*Work task*: Each entry should be printed exactly, with its images omitted.

Stored data entries

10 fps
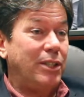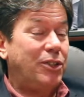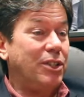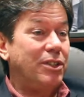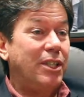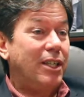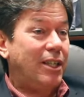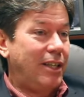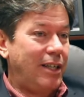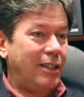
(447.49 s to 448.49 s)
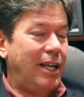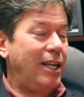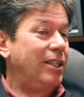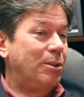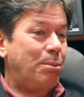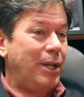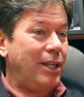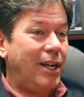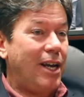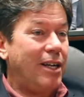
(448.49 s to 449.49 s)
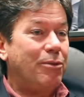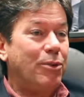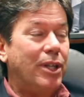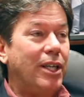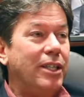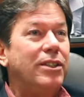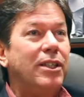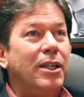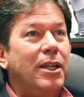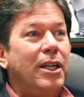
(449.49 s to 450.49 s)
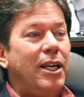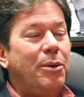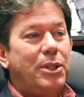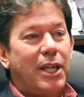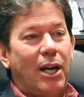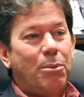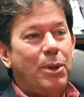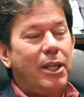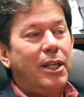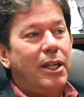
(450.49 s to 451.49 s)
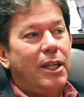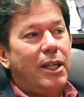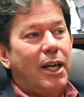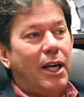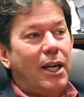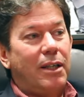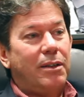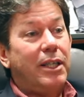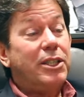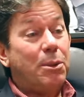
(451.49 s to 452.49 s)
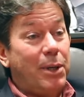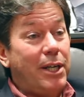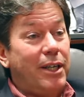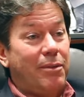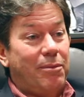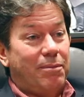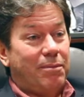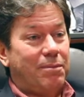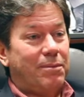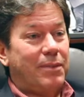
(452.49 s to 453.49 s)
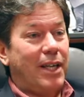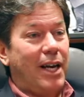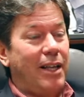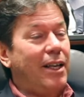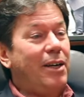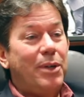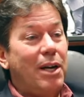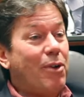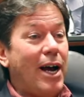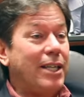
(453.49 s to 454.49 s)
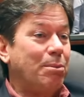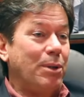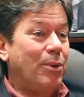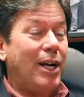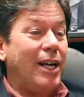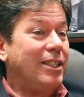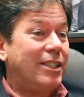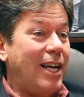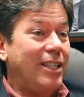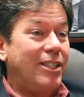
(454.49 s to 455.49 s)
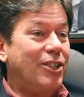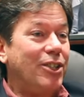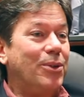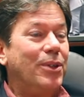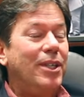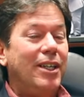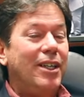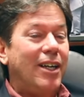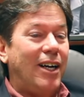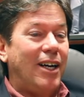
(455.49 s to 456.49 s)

different questions, getting his opinion on different things. He would tell me uh, his opinion, and then he would never ask me what I decided to do.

*Solution for this exercise*:
10 fps
(447.49 s to 448.49 s)
(448.49 s to 449.49 s)
(449.49 s to 450.49 s)
(450.49 s to 451.49 s)
(451.49 s to 452.49 s)
(452.49 s to 453.49 s)
(453.49 s to 454.49 s)
(454.49 s to 455.49 s)
(455.49 s to 456.49 s)

different questions, getting his opinion on different things. He would tell me uh, his opinion, and then he would never ask me what I decided to do.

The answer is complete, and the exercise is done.